▶ Your goal: Your answer must restate each entry below word for word, with no pictures in it.
*** Input records Section Begins ***
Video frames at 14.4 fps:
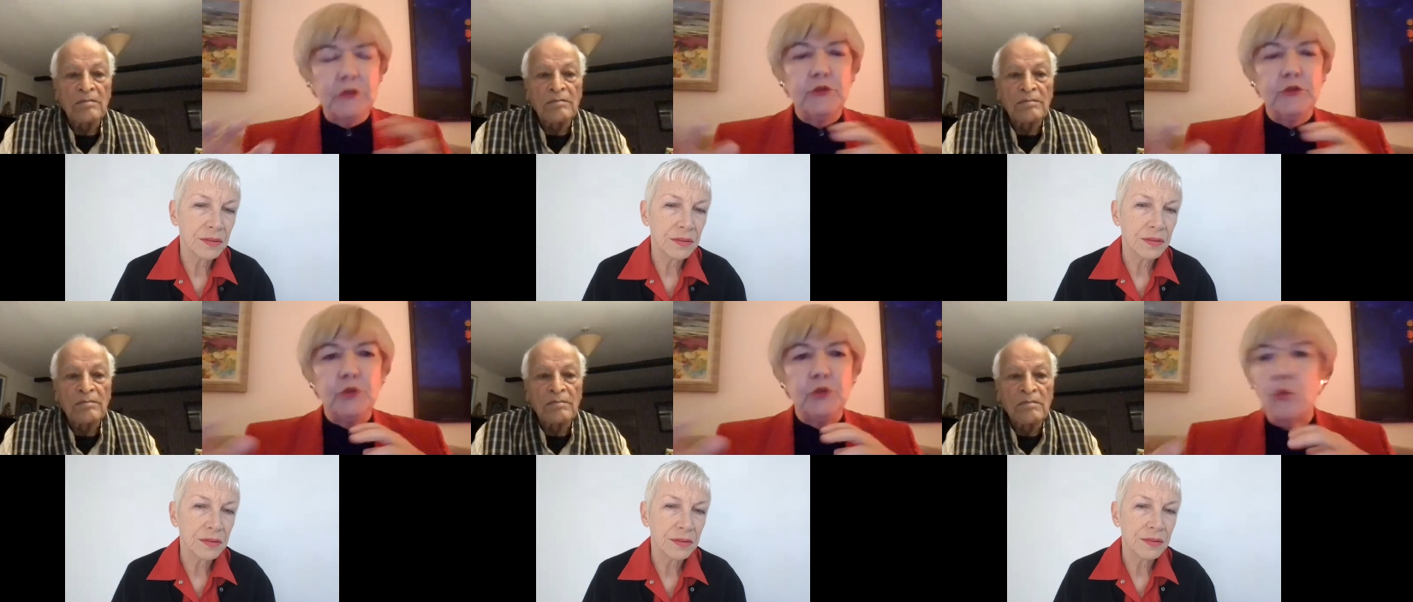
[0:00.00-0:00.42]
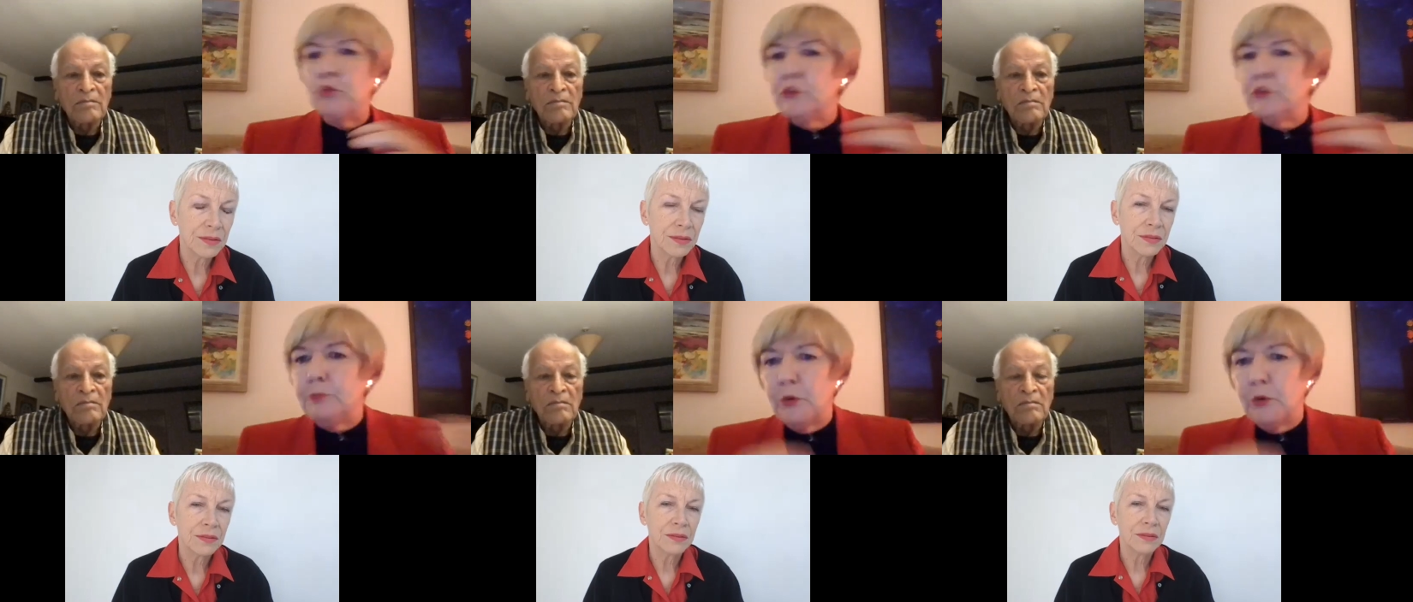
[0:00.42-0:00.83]
Speaker 1: role do
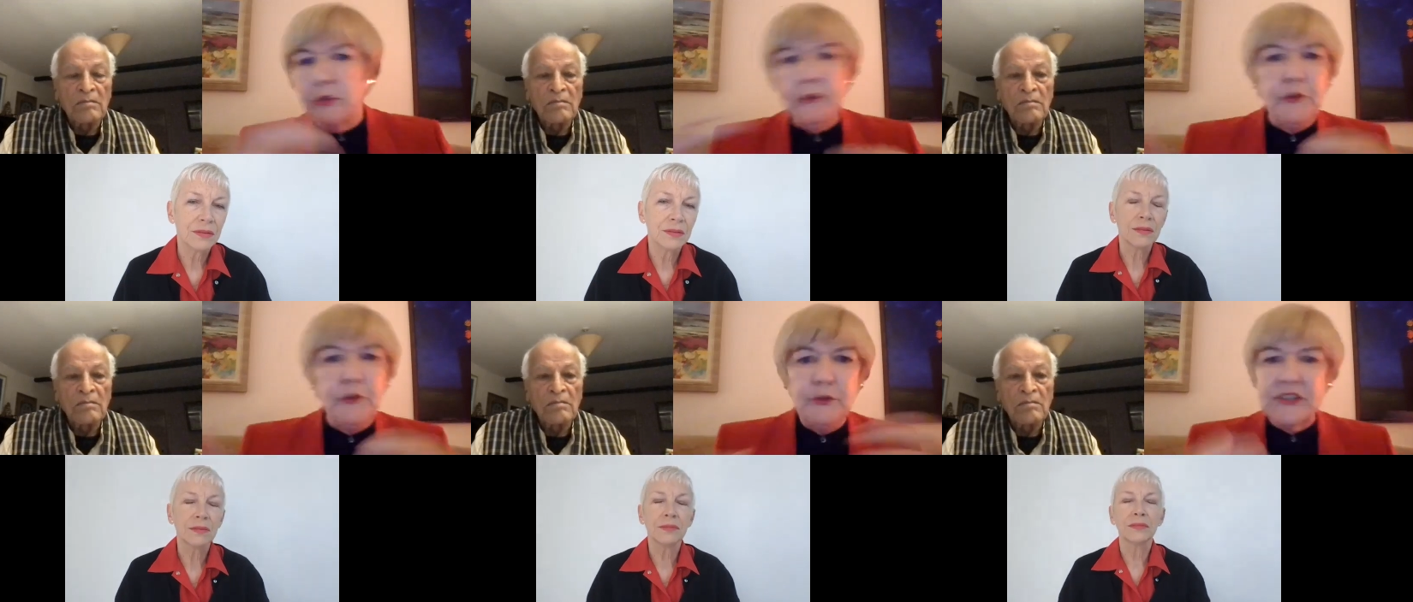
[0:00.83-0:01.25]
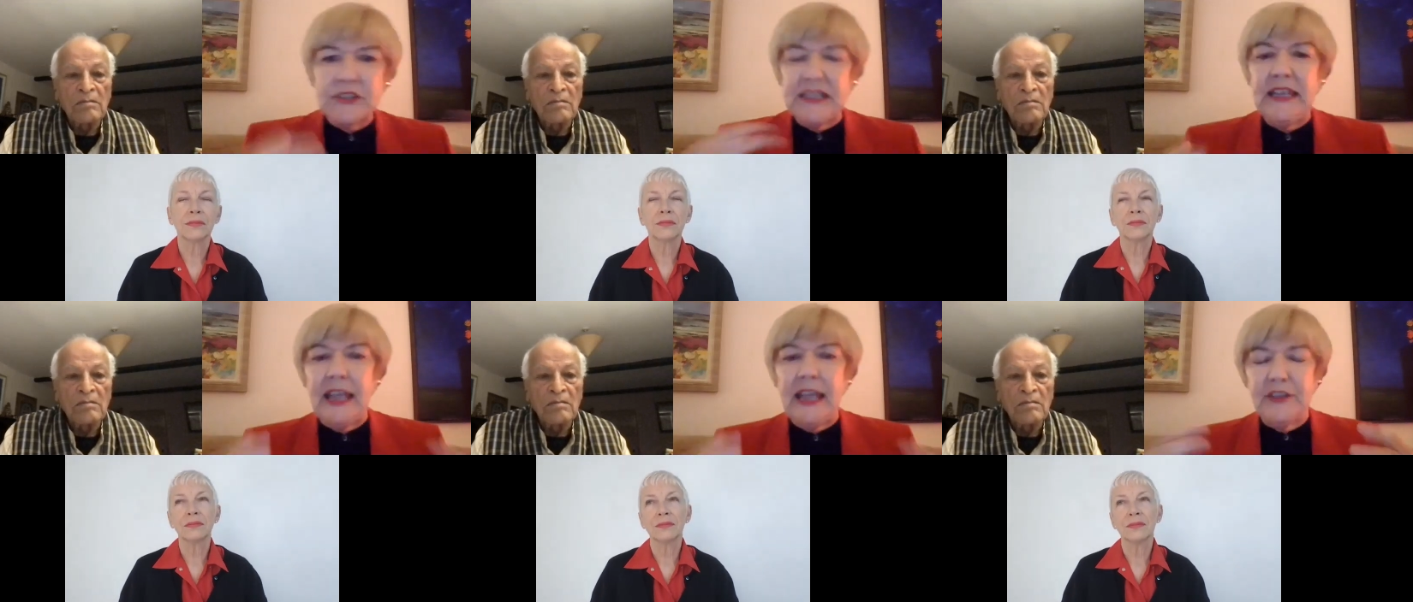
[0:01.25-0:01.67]
both of you
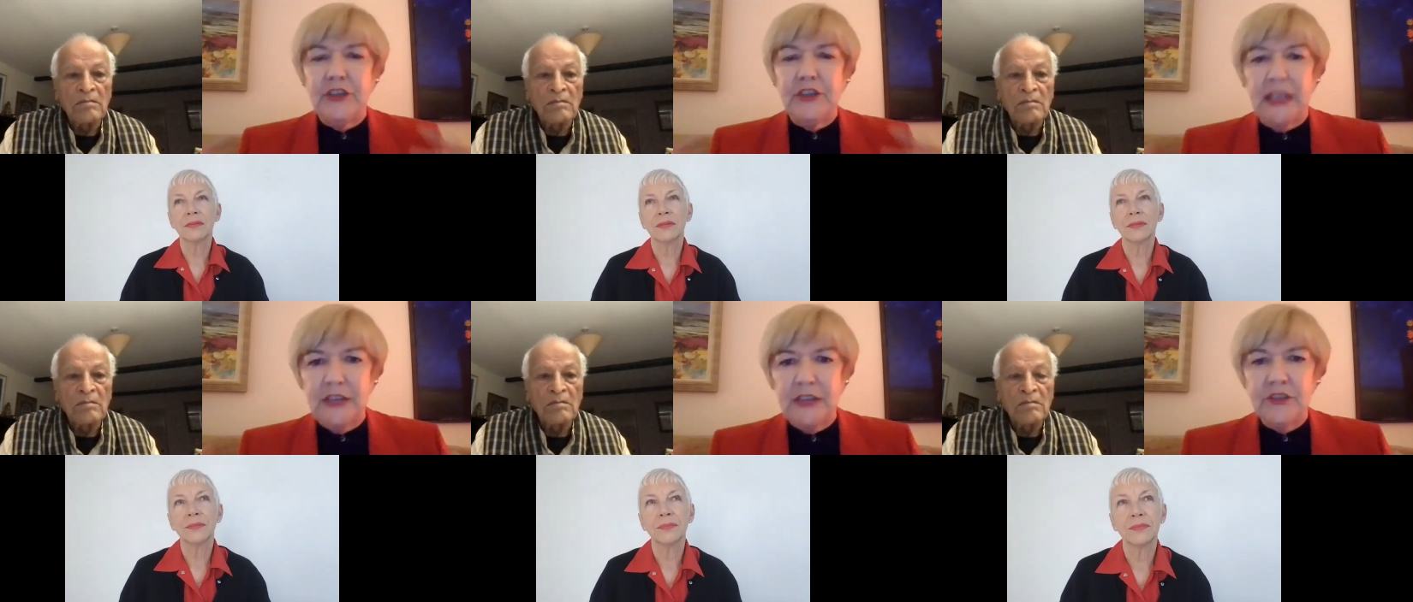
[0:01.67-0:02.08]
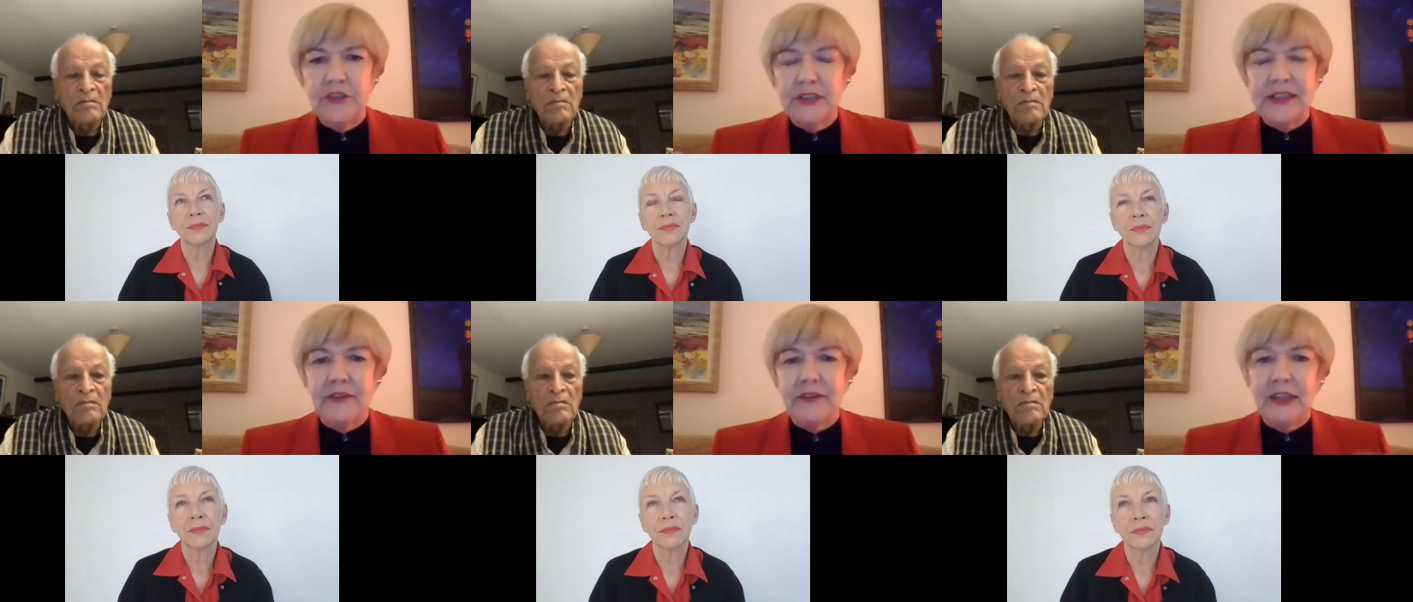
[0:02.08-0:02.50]
see education as
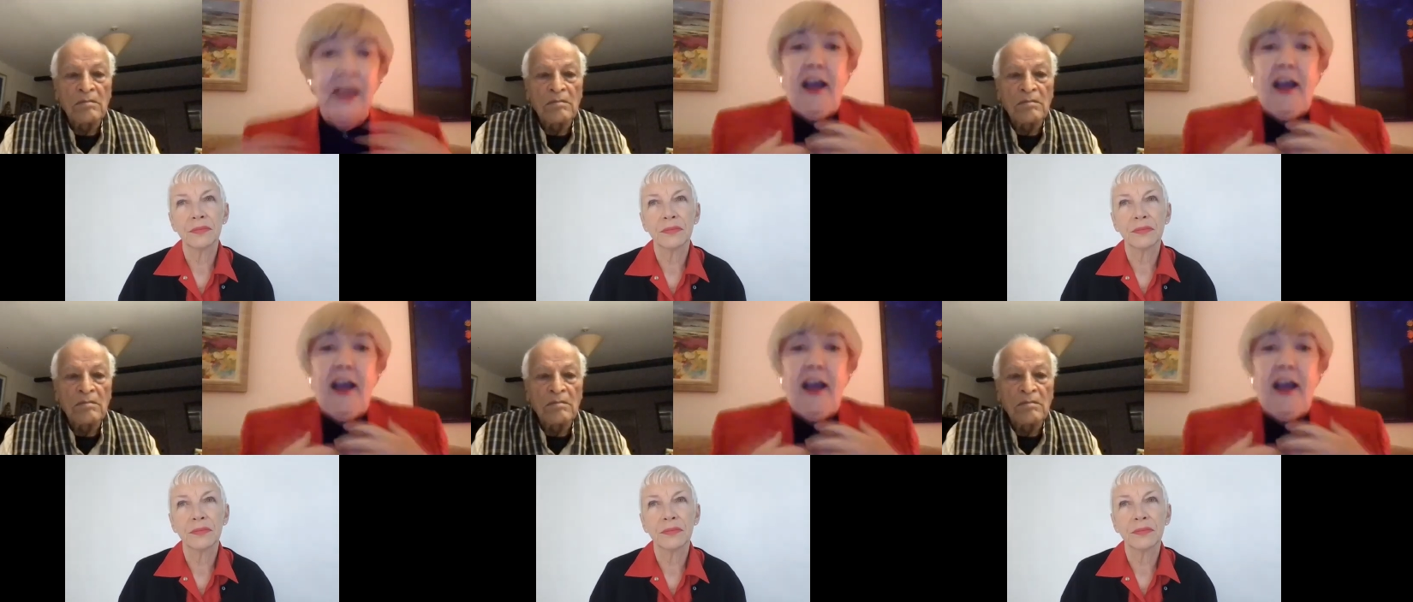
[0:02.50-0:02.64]
having?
*** Input records Section Ends ***
▶ Response area:
Video frames at 14.4 fps:
[0:00.00-0:00.42]
[0:00.42-0:00.83]
Speaker 1: role do
[0:00.83-0:01.25]
[0:01.25-0:01.67]
both of you
[0:01.67-0:02.08]
[0:02.08-0:02.50]
see education as
[0:02.50-0:02.64]
having?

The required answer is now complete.